The SynTex collection consists of audio "textures" - sounds that have a static description at some large enough temporal scale. Examples of 'real-world' textures include rain, engines, crowds, birds, roomtone, ocean waves, rolling, bubbles. Textures can also be abstract - made up of time-frequency distributions of signals, and ranging from simple windowed sine wave 'grains', chirps, and noise bursts to arbitrarily diverse sound elements.
These datasets are designed and labeled to support training conditional generative audio models - models that learn to generate complex audio under parametric control.
There are plenty of databases for training speech and music synthesizers, as well as more complex audio sets (environmental audio) for training event detectors, stream segregators, and classifiers. However, training generative audio models require densely and accurately labeled sounds - lots of parameters, possibly difficult or impossible to extract from recorded audio.
The dataset are synthetic - in fact, downloaded as code and consructed on your local machine. The default dataset created can be used as a reference, but the generation is controled by a configuration file that provides options for "wrangling" the data to train, explore, or stress-test your model as necessary. You can customize anything from the sample rates and the parameters ranges you want to train with ([0,1], [-1,1]) that map to synthesizer parameters, to the resolution and ranges of the synthesis parameters used for dataset creation.
The software is open source, and necessarily distributed with each dataset. A jupyter lab notebook comes with each dataset in case you are interested in extending or developing new synthesis models and datasets.
SynTex is a growing dataset collection and software used to generate texture datasets on-demand. The datasets are completely configurable with the config file. Each synthesizer comes with the defaults listed with the config file. The dataset gets created autoamtically on running the default config file.
Wrangling: Users have control over dataset generation process via the following key attributes in the configuration file.
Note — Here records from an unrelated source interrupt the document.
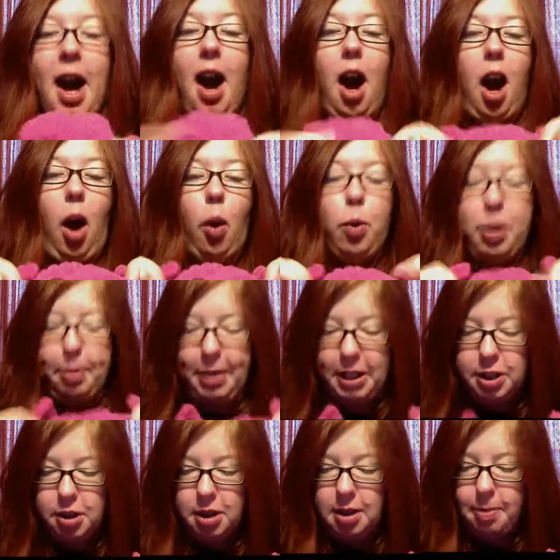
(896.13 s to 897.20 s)
Oh, the
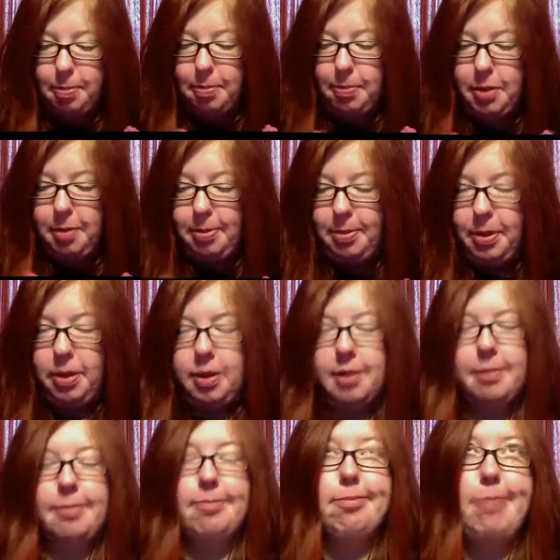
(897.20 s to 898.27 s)
picture in the
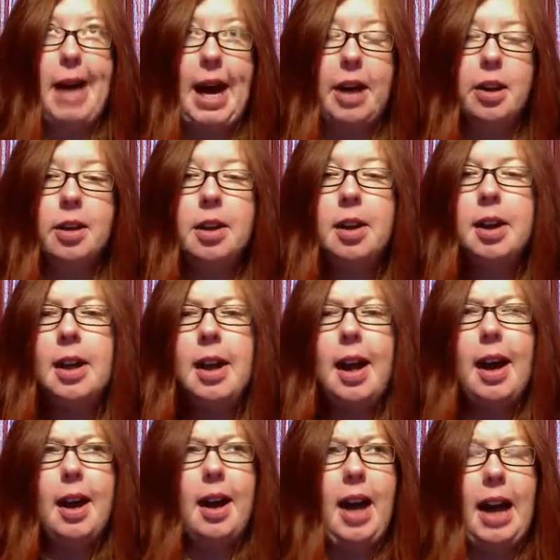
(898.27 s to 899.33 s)
pattern
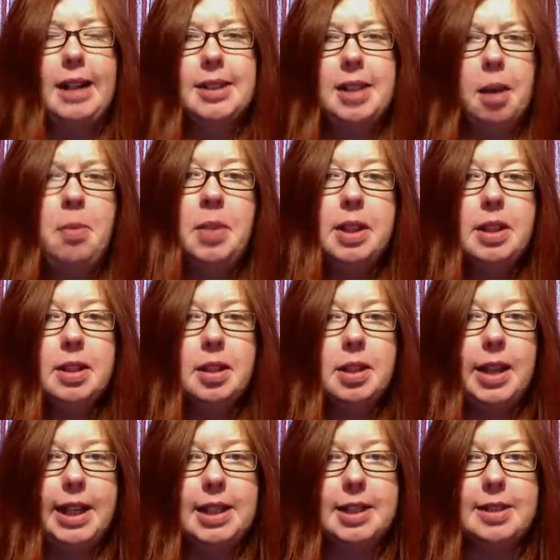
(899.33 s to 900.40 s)
has something that look
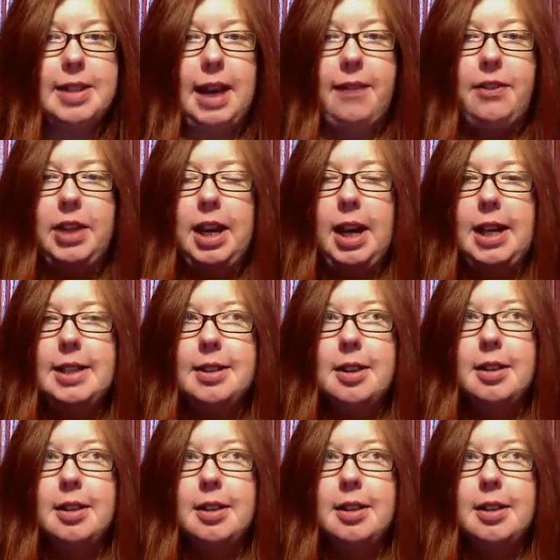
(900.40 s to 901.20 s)
like safety eyes on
Audio quality | ComputeSR, and datafileSR |
Texture variation | randomSeed |
Synthesisizer parameters | Choose synthesizer parameters to be fixed or sampled |
Dataset ranges and resolution | synth_minval, synth_maxval, user_nvals |
Audio labels (saved to metadata file, mapped to synth values) | user_minval, user_maxval, user_nvals |
Audio Duration | soundDuration (per param setting), numChunks |
Meta-data formats | recordFormat (params, tfrecords, and njson) |
Datasets can be generated with paaramManager paramManager or tensorflow TFRecords metadata files for your data loading convenience. Pandas dataframes are expected in the near future.
This section includes tables specifying the different metadata file formats that SynTex can generate. The parameters specified in configuration file are mapped to meta-data representations in the dataset
The paramManageer format creates a json representation for each audio file in dataset along with the parameters and their descriptions. See the paramManager gitHub repository for more information about using this format for data loading.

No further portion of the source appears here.